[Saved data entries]
※ ※ ※

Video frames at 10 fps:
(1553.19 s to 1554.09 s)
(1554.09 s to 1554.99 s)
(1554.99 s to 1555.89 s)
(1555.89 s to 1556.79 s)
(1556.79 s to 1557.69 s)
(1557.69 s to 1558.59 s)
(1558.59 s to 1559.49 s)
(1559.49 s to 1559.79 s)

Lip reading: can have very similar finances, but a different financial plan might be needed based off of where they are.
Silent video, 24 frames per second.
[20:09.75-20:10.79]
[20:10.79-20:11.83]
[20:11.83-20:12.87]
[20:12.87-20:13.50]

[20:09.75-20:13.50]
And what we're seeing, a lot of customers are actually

※ ※ ※

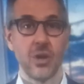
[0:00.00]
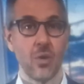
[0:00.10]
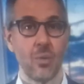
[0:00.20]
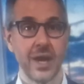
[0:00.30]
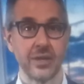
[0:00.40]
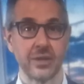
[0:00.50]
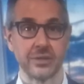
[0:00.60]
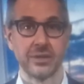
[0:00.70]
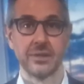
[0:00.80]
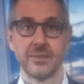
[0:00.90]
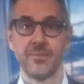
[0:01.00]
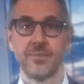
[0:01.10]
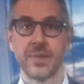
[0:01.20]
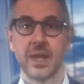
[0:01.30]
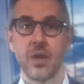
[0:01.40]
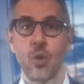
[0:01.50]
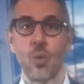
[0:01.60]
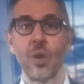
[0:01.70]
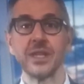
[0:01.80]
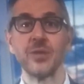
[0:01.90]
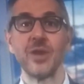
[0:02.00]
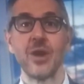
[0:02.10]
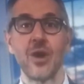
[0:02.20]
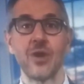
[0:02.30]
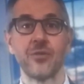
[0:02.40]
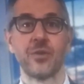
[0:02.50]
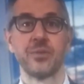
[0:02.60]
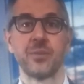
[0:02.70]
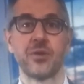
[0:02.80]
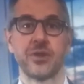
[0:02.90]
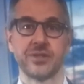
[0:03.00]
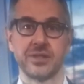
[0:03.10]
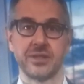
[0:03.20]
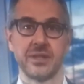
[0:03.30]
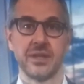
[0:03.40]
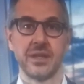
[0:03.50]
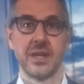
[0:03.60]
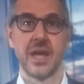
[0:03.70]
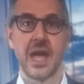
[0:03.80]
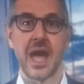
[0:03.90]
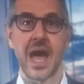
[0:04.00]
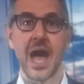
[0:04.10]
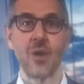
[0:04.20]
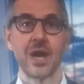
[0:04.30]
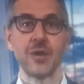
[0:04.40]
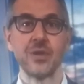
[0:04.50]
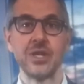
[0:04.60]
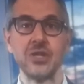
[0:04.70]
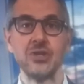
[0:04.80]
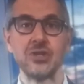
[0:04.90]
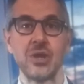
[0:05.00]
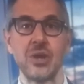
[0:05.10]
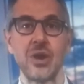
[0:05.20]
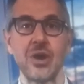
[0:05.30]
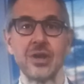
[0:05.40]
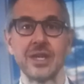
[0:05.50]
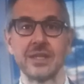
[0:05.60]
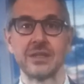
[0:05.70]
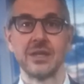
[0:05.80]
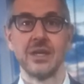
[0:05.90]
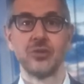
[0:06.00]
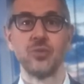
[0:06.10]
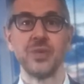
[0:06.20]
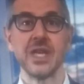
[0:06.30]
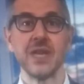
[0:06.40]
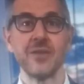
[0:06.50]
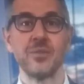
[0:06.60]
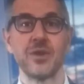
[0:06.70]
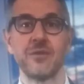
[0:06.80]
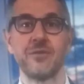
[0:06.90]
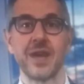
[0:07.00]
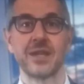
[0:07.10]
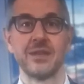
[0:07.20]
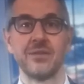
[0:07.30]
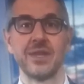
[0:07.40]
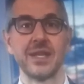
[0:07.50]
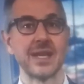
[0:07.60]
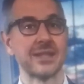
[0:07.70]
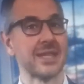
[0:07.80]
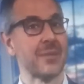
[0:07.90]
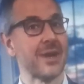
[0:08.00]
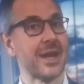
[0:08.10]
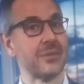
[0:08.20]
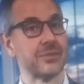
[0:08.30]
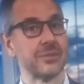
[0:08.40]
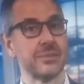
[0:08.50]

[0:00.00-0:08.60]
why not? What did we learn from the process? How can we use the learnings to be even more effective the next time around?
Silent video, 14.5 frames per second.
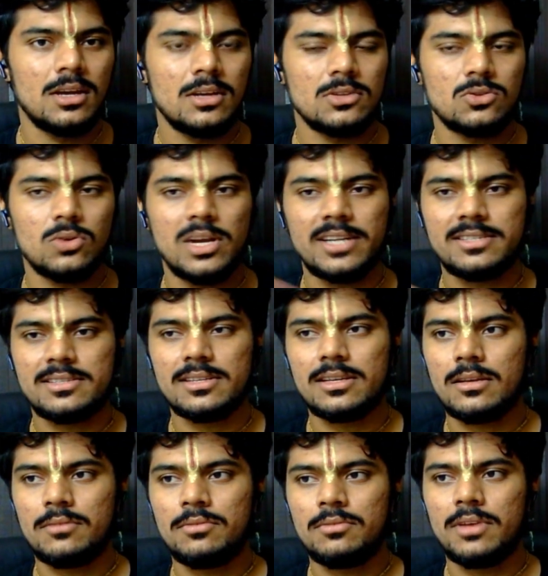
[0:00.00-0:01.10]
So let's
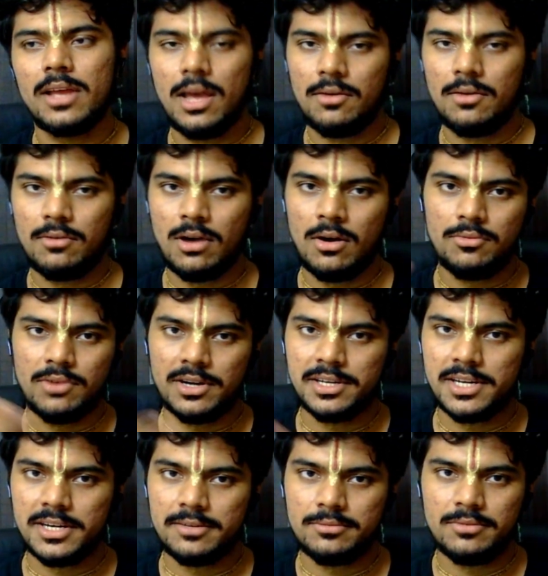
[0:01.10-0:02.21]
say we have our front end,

※ ※ ※

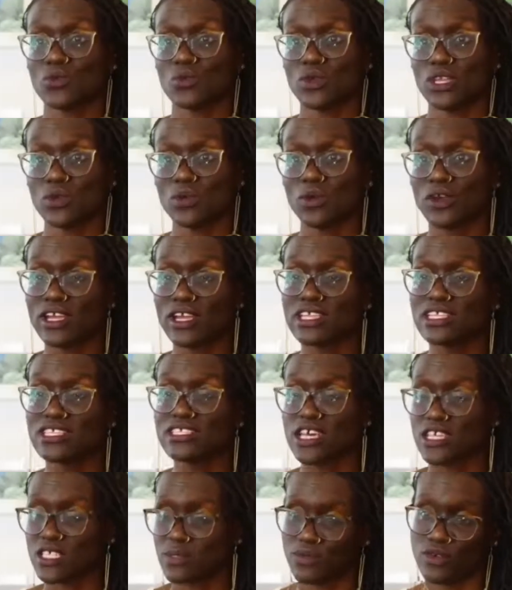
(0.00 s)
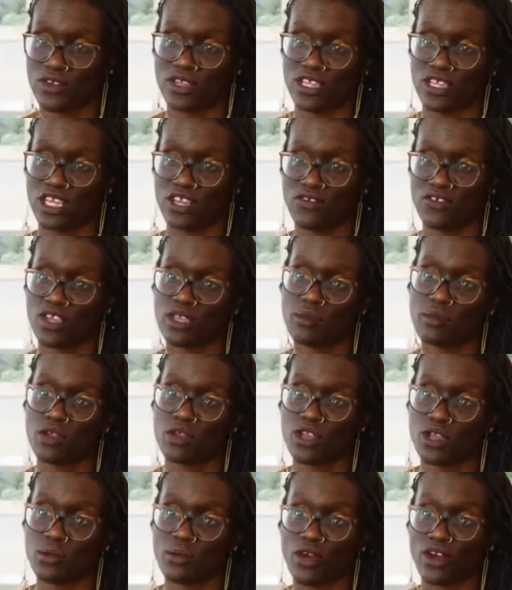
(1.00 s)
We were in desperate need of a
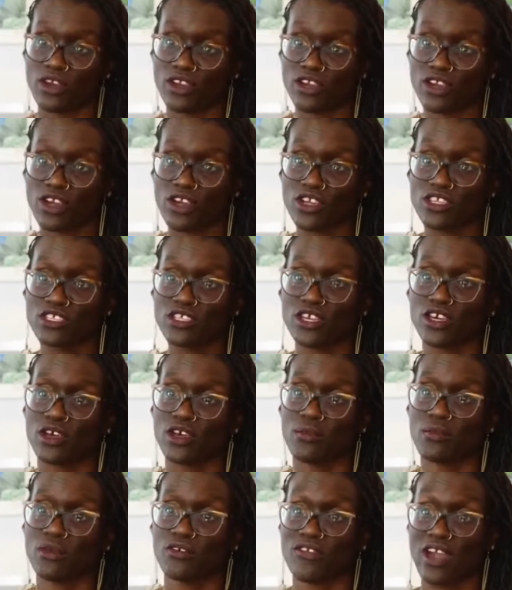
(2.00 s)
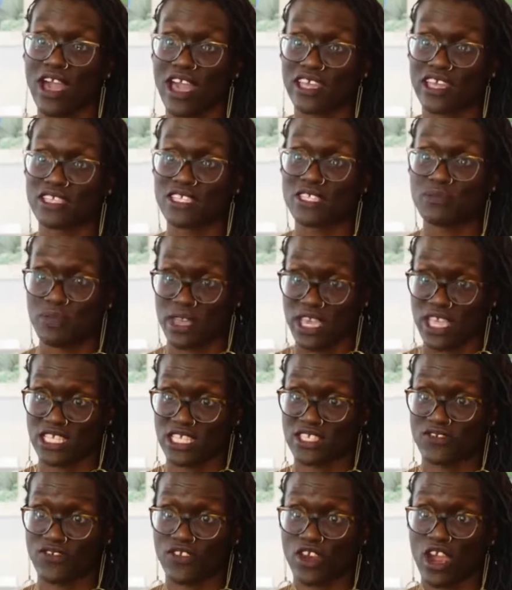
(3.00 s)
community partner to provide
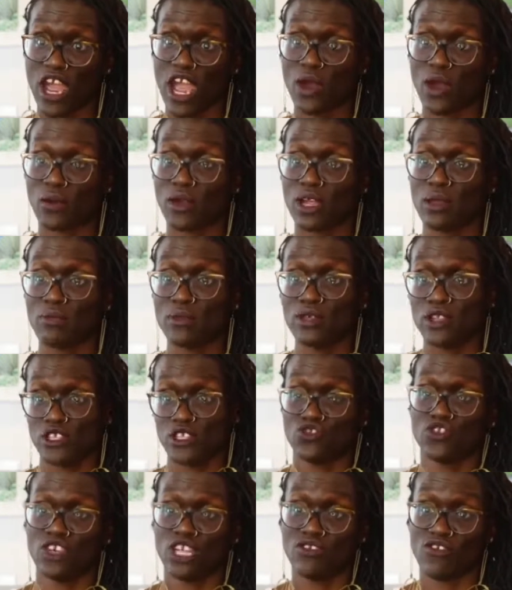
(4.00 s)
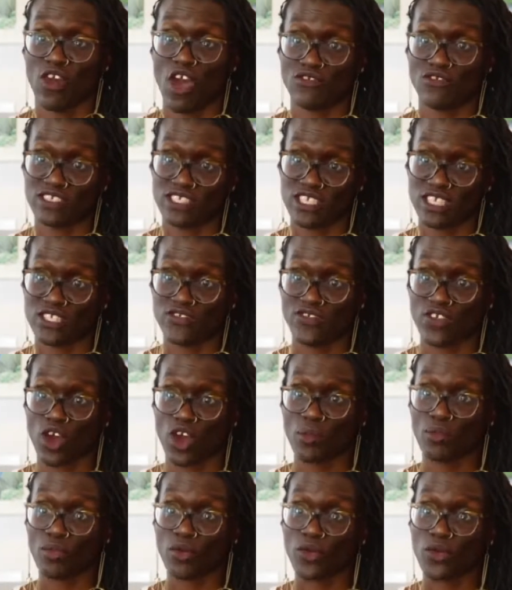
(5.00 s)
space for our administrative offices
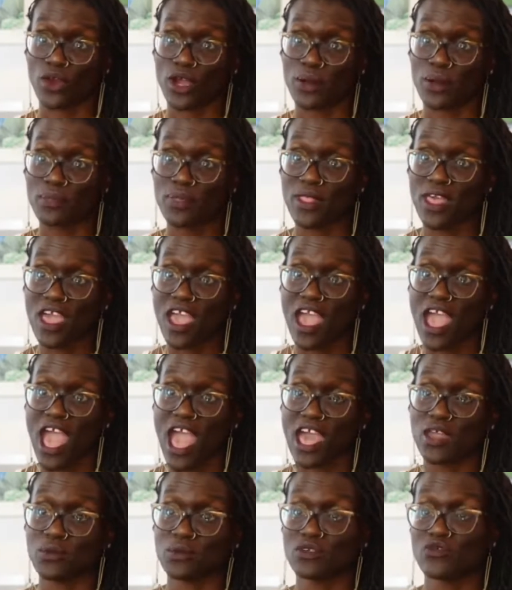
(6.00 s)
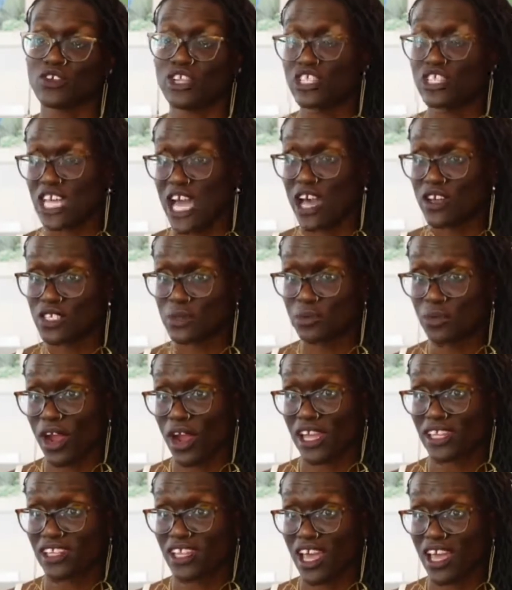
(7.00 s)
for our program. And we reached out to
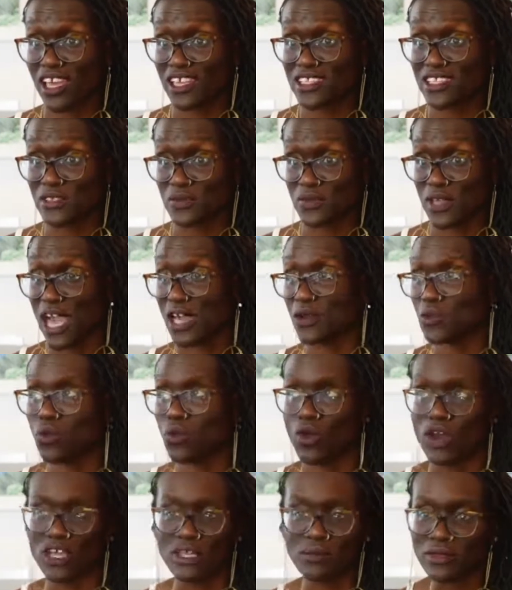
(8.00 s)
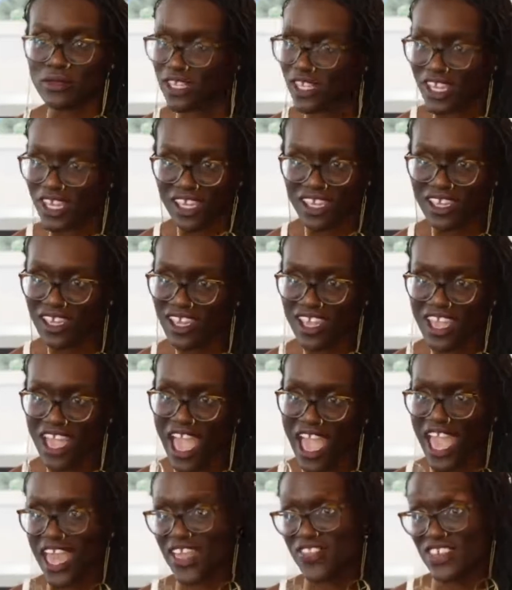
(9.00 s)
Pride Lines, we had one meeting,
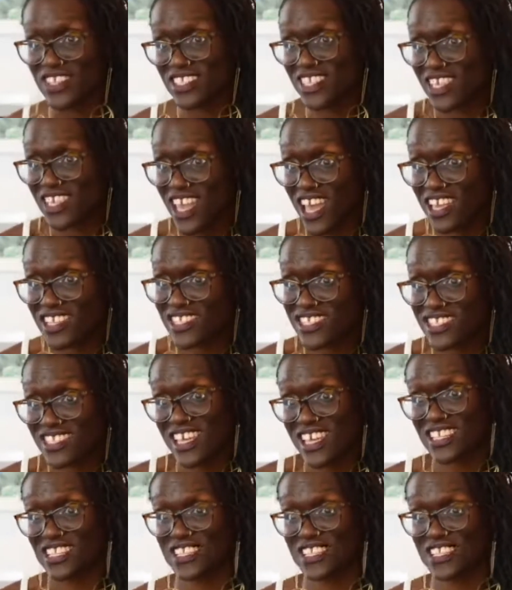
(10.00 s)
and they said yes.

※ ※ ※

Your assignment: Looking at the records above, return exactly the lines from the line with "Video frames at" to the line with "[20:09.75-20:10.79]", both ends included.

Response:
Video frames at 10 fps:
(1553.19 s to 1554.09 s)
(1554.09 s to 1554.99 s)
(1554.99 s to 1555.89 s)
(1555.89 s to 1556.79 s)
(1556.79 s to 1557.69 s)
(1557.69 s to 1558.59 s)
(1558.59 s to 1559.49 s)
(1559.49 s to 1559.79 s)

Lip reading: can have very similar finances, but a different financial plan might be needed based off of where they are.
Silent video, 24 frames per second.
[20:09.75-20:10.79]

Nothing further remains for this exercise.